BingAIは、質問やリクエストに対して対話形式で回答したり、画像や動画を生成したりすることが可能です。検索エンジンに結びついた生成AIのため、情報の検索に優れており、情報収集や情報を分かりやすくまとめる能力に長けています。情報の参照元が表示されるため、情報の正確性に懸念がないか事実確認も容易に行えるでしょう。ChatGPTは、チャットでの質問やリクエストに応えるだけでなく、プログラミングや文章作成といった、高度なクリエイティブ能力が求められるタスクにも対応できます。また、まるで人間が話しているかのような自然な対話ができるコミュニケーション面の強みも特徴です。

BingAI、ChatGPTでしかできないこと

BingAIはテキストの他、音声でのやり取りにも対応しています。一方、ChatGPTではテキストベースでのやり取りに限られています。

BingAIとChatGPT、どう使い分ける?

BingAIは、検索エンジンとしての機能に優れ、最新の情報や高品質な画像の生成が可能です。そのため、情報収集や画像の生成、加工をする場合はBingAIの利用が適しているでしょう。また、最新の情報を得たい場合や、情報源を明確にしたい、正確性を重視する場合にも、BingAIが適しています。
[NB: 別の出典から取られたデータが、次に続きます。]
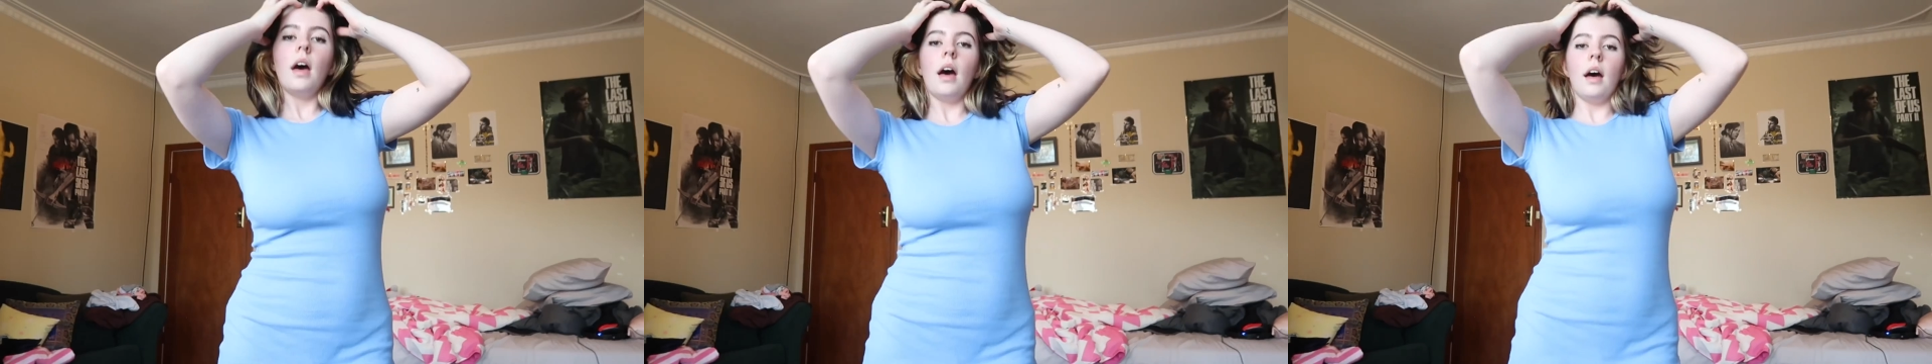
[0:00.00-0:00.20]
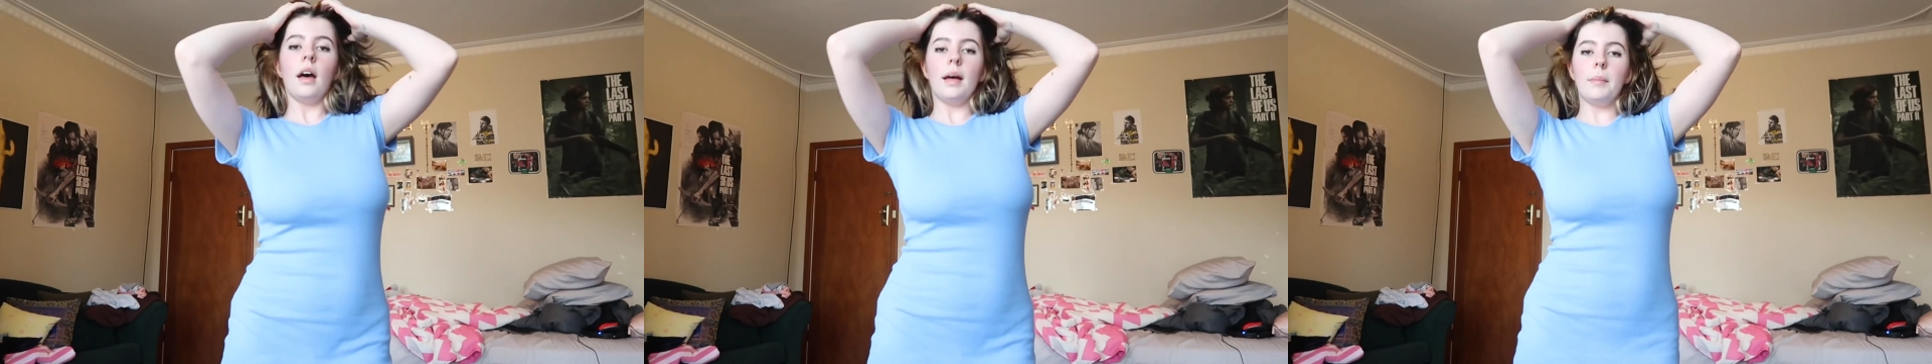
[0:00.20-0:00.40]

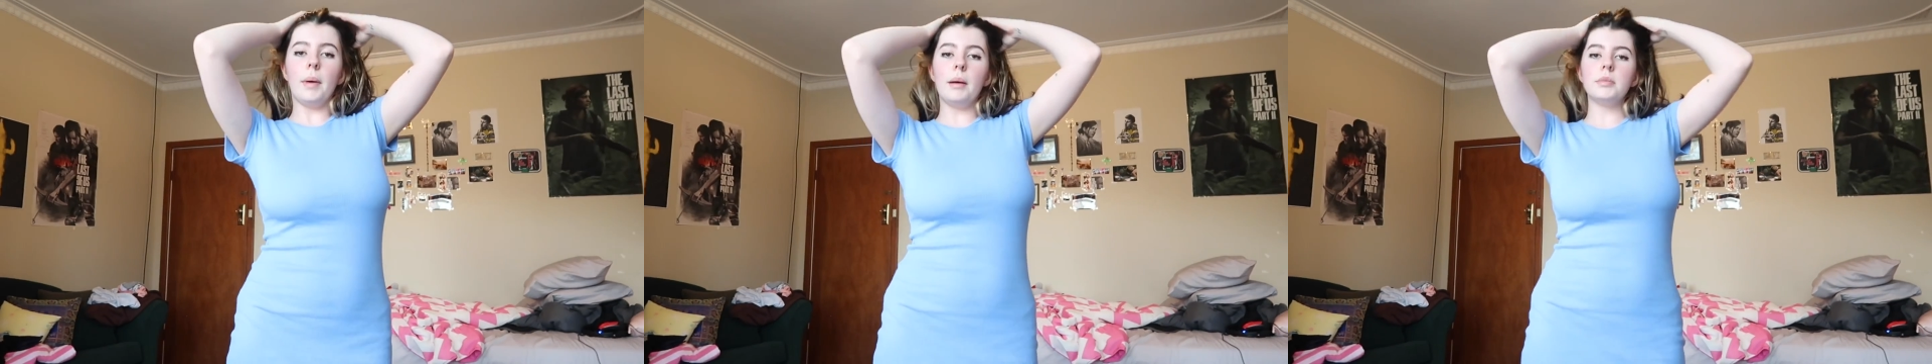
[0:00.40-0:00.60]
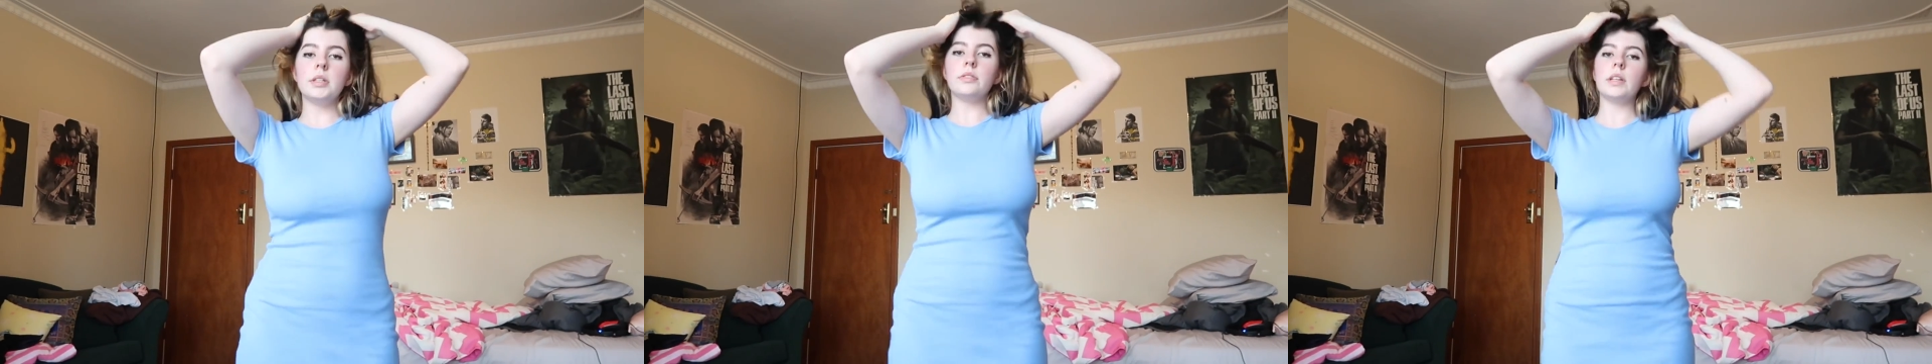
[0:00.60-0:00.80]

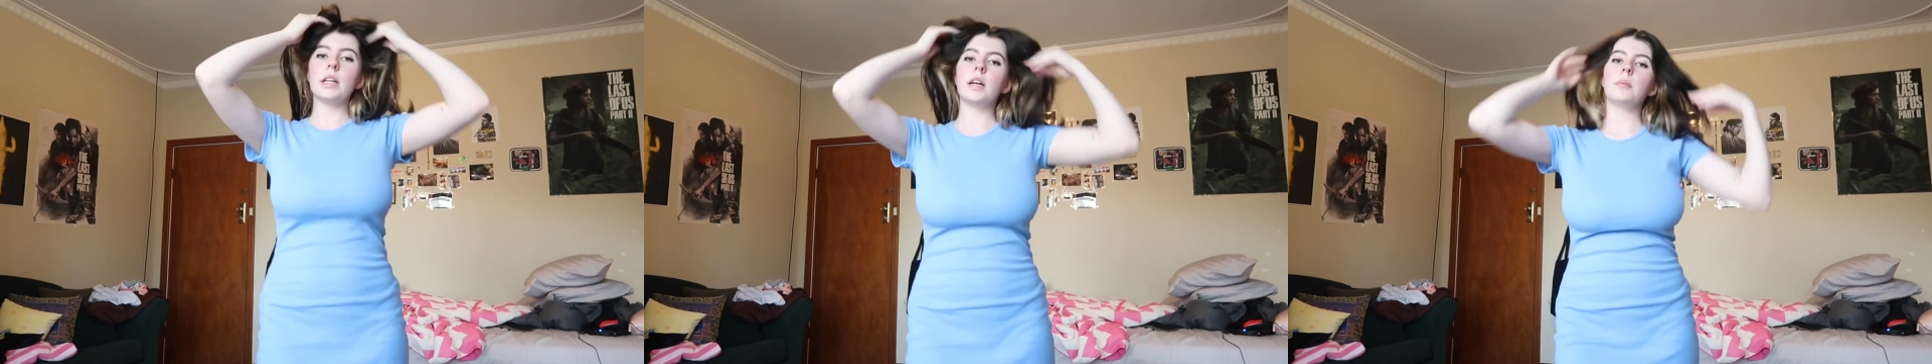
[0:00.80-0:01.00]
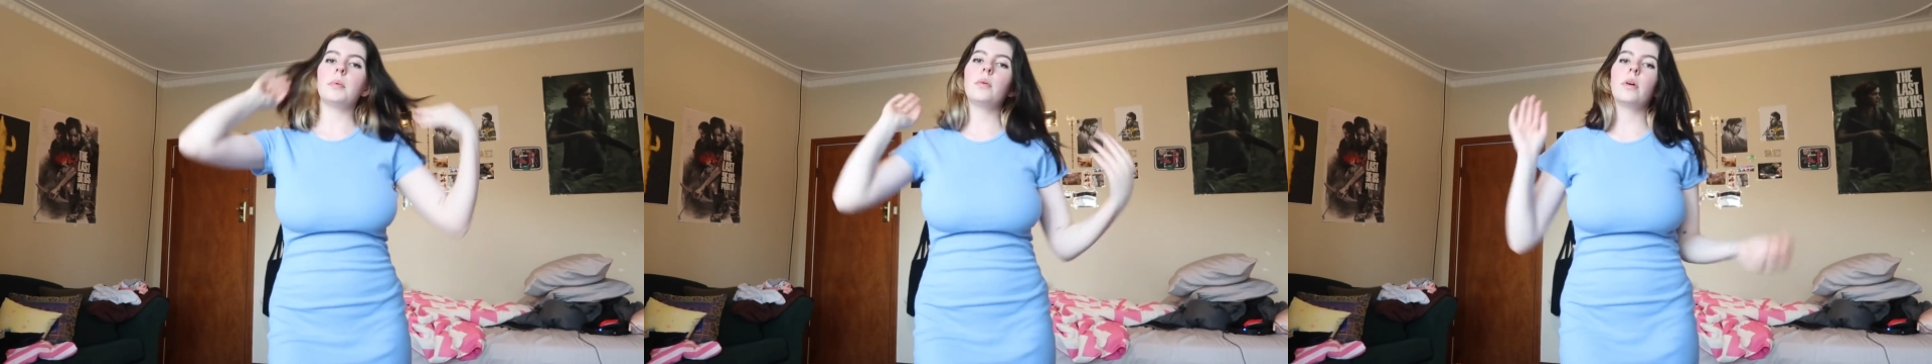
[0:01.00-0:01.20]
I'm
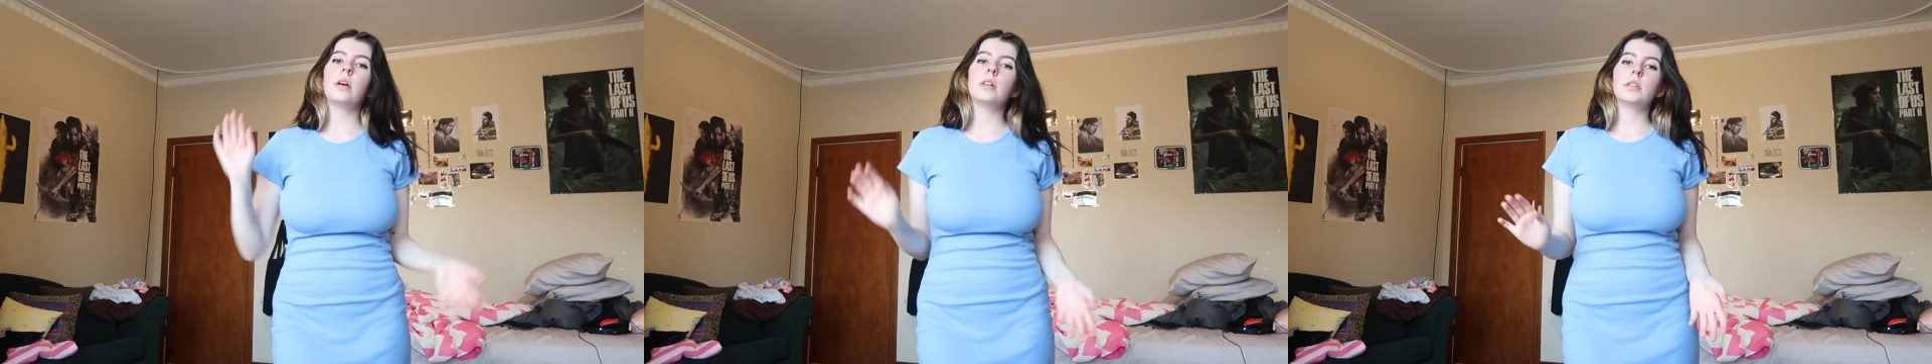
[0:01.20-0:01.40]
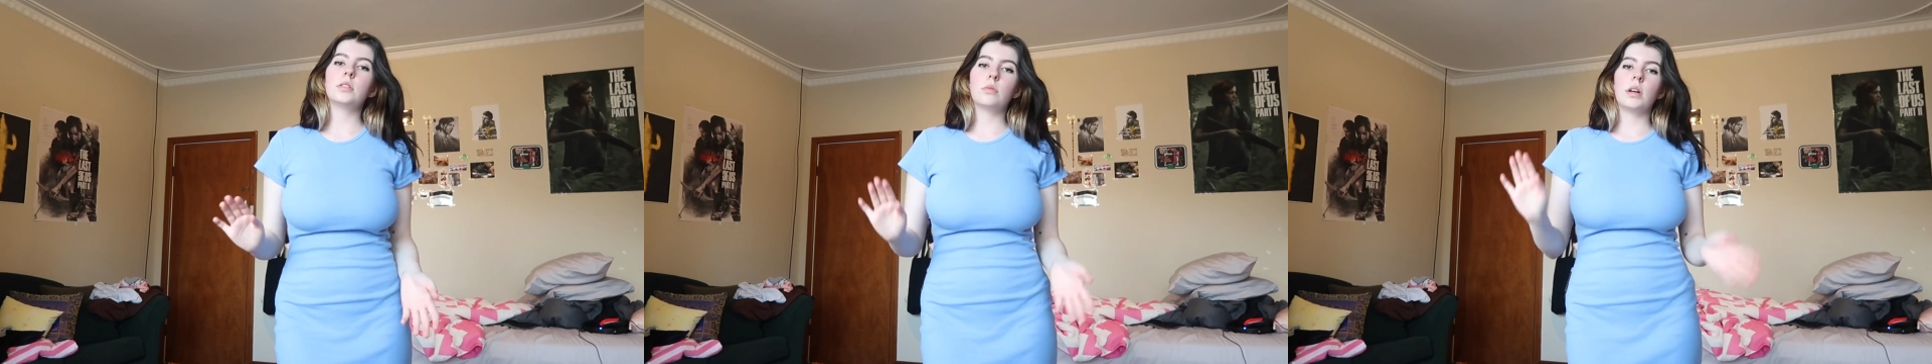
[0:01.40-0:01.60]
definitely gonna be
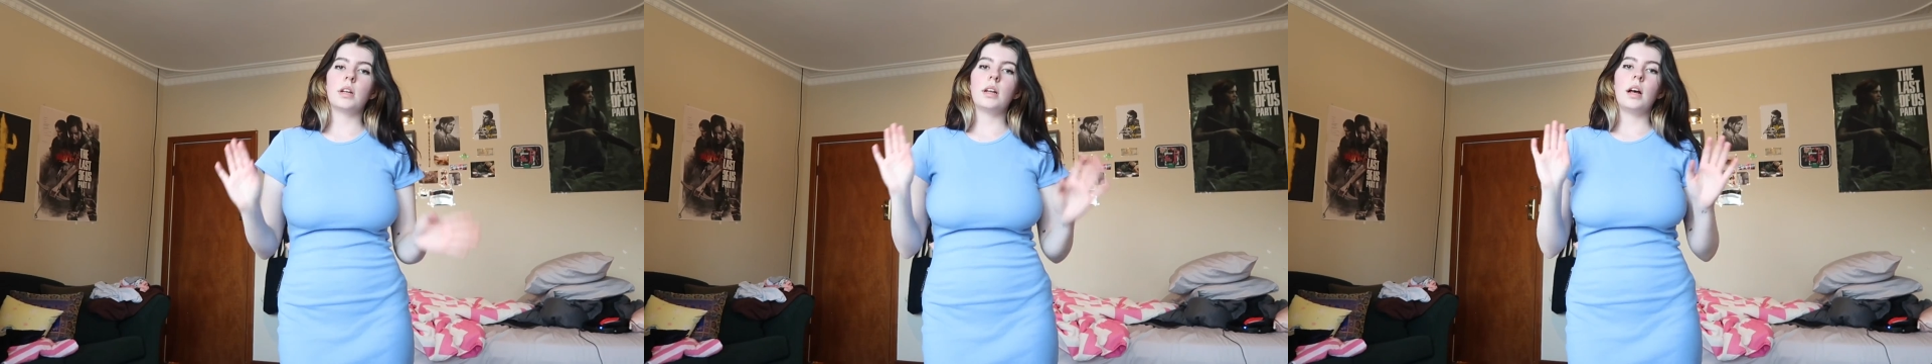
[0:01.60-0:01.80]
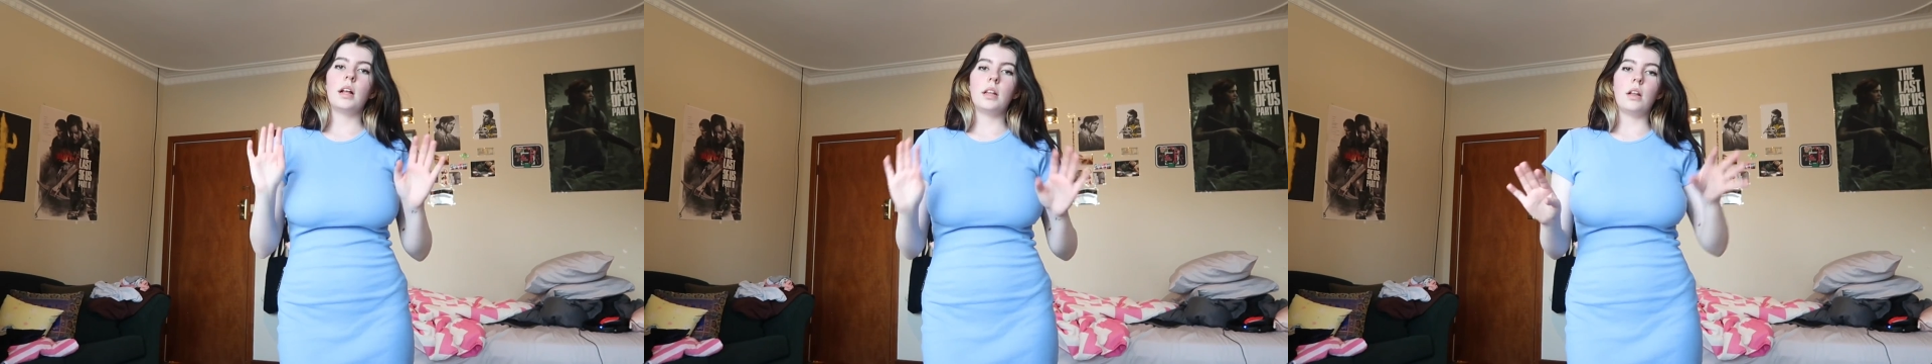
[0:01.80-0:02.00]
wearing this
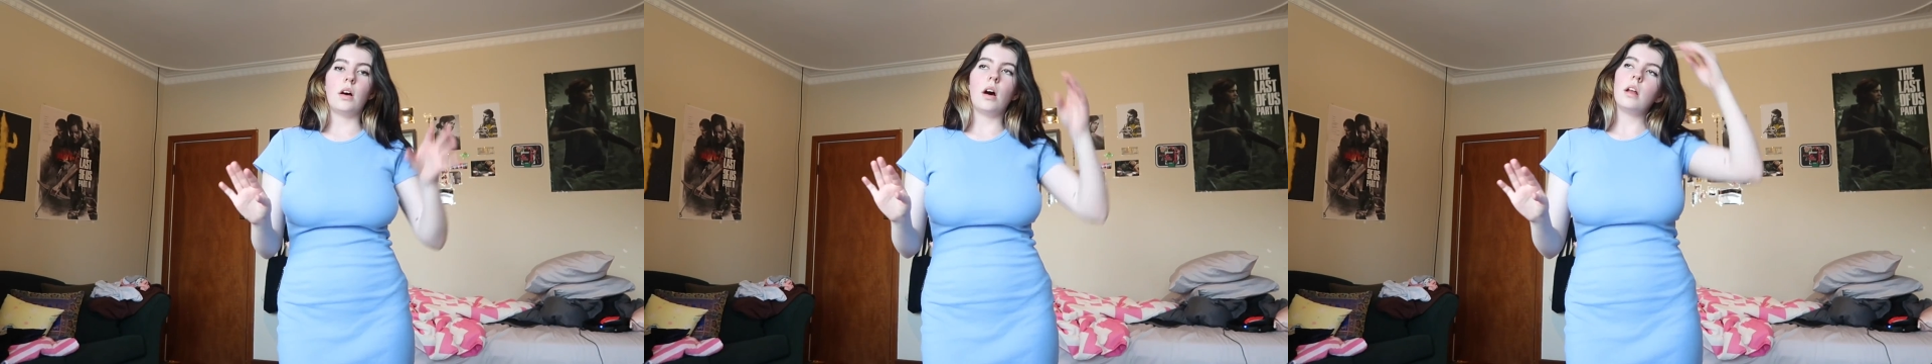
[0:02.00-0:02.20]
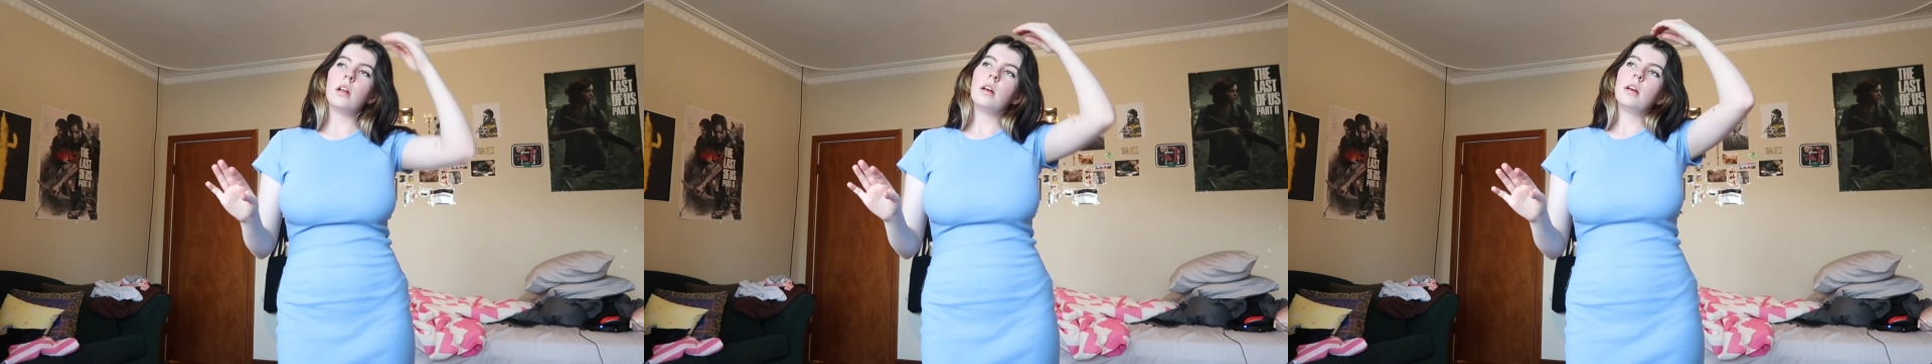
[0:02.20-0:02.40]
one a
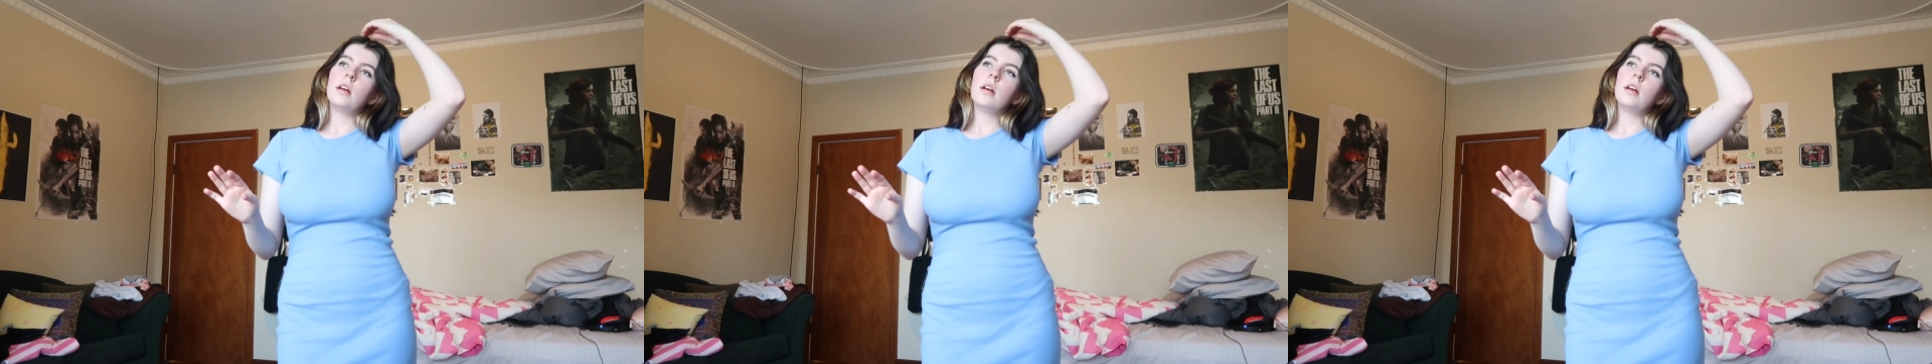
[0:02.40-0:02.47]
lot.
BingAIでは回答の「詳細情報」に情報源の詳細が表示されるため、容易に情報源をたどれます。
 
ChatGPTは、創作物の執筆や雑談などに適したAIで、想像力や表現力に優れています。人間らしい会話や、詩、物語といった創作物においては、ChatGPTの利用が適しているでしょう。BingAIもChatGPTもそれぞれ違いがあり、強みや生かせる場面もさまざまです。両方利用してみて、好みや目的に応じて使い分けるのも良いでしょう。どちらも使いこなせるようになると、仕事の効率化にも繋がります。